Władysław Kopaliński (real name Władysław Jan Stefczyk; November 14, 1907 – October 5, 2007) was a Polish lexicographer, publisher, writer and translator. He was a prolific author and winner of numerous awards for his work.

==Life==
He was born in Warsaw as Jan Sterling, a son of Jewish parents Stanisław Sterling and Regina Willer.

Kopaliński was a renowned lexicographer and contributed much to modern knowledge of the origins of the Polish language. He was considered an authority on the origins of Polish words, leading to a common expression, "Look it up in Kopaliński." His Polish dictionaries include Dictionary of Myths and Cultural Traditions and the Dictionary of Symbols. His most famous work was the Dictionary of Words and Phrases of Foreign Origin. An unabridged version of the latter dictionary has been published on the Internet.

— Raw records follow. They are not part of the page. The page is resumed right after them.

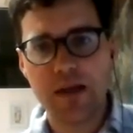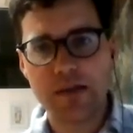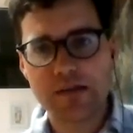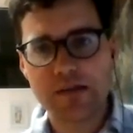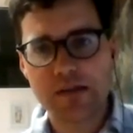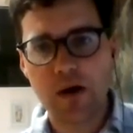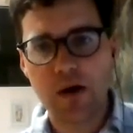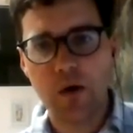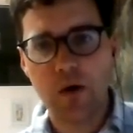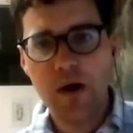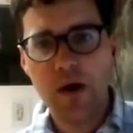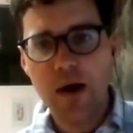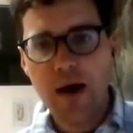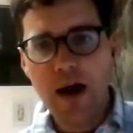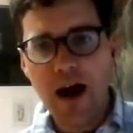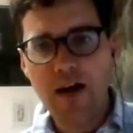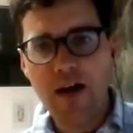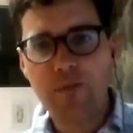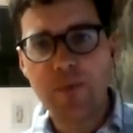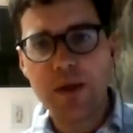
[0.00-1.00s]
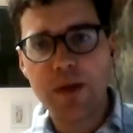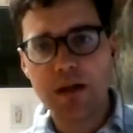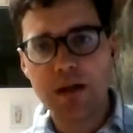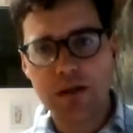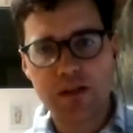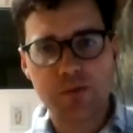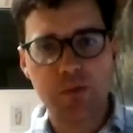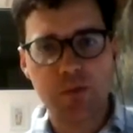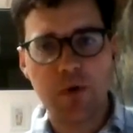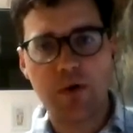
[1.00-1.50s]
And so I've been
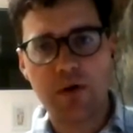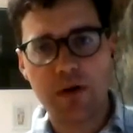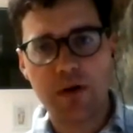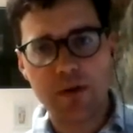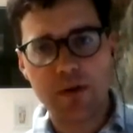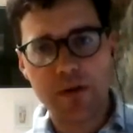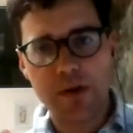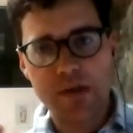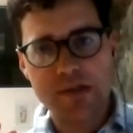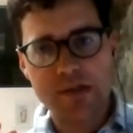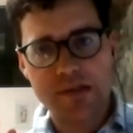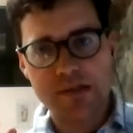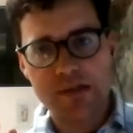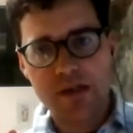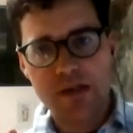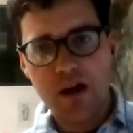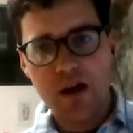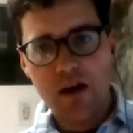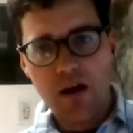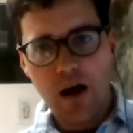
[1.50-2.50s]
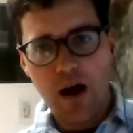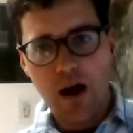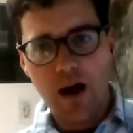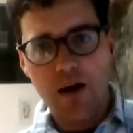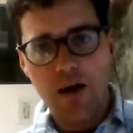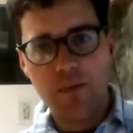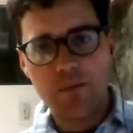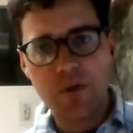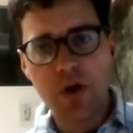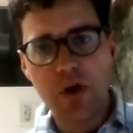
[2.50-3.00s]
exploring this
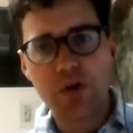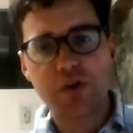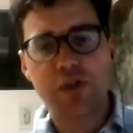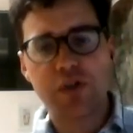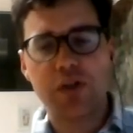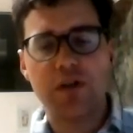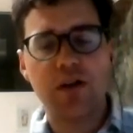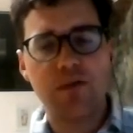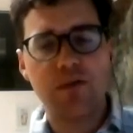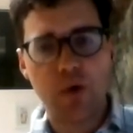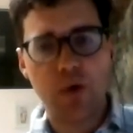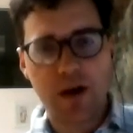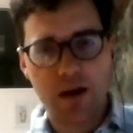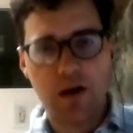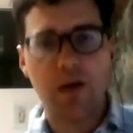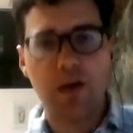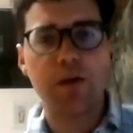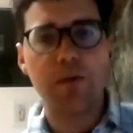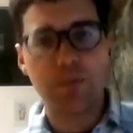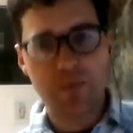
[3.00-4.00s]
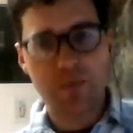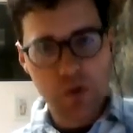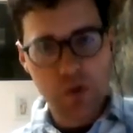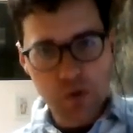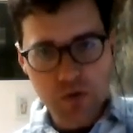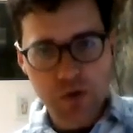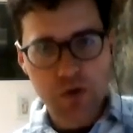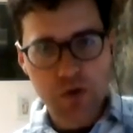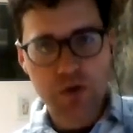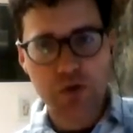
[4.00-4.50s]
notion of what I call a
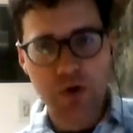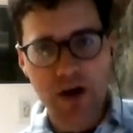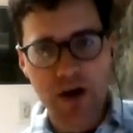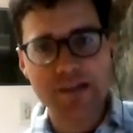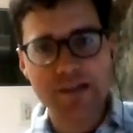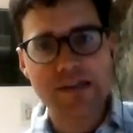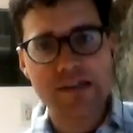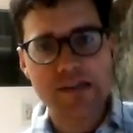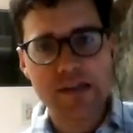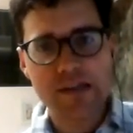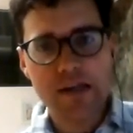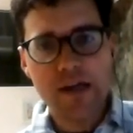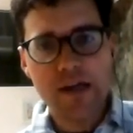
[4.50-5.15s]
user trust,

Kopaliński also authored several books which are not dictionaries, including 125 Fairy Stories To Tell the Children, Lexicon of Love Themes, and the Book of Quotations from Polish Belles-Lettres.

Kopaliński was a member of the Polish Writers' Society. He also wrote a regular column in Życie Warszawy, ran a Polish radio station, and translated English-language books into Polish.

Kopaliński died in Warsaw on October 5, 2007 at the age of 99.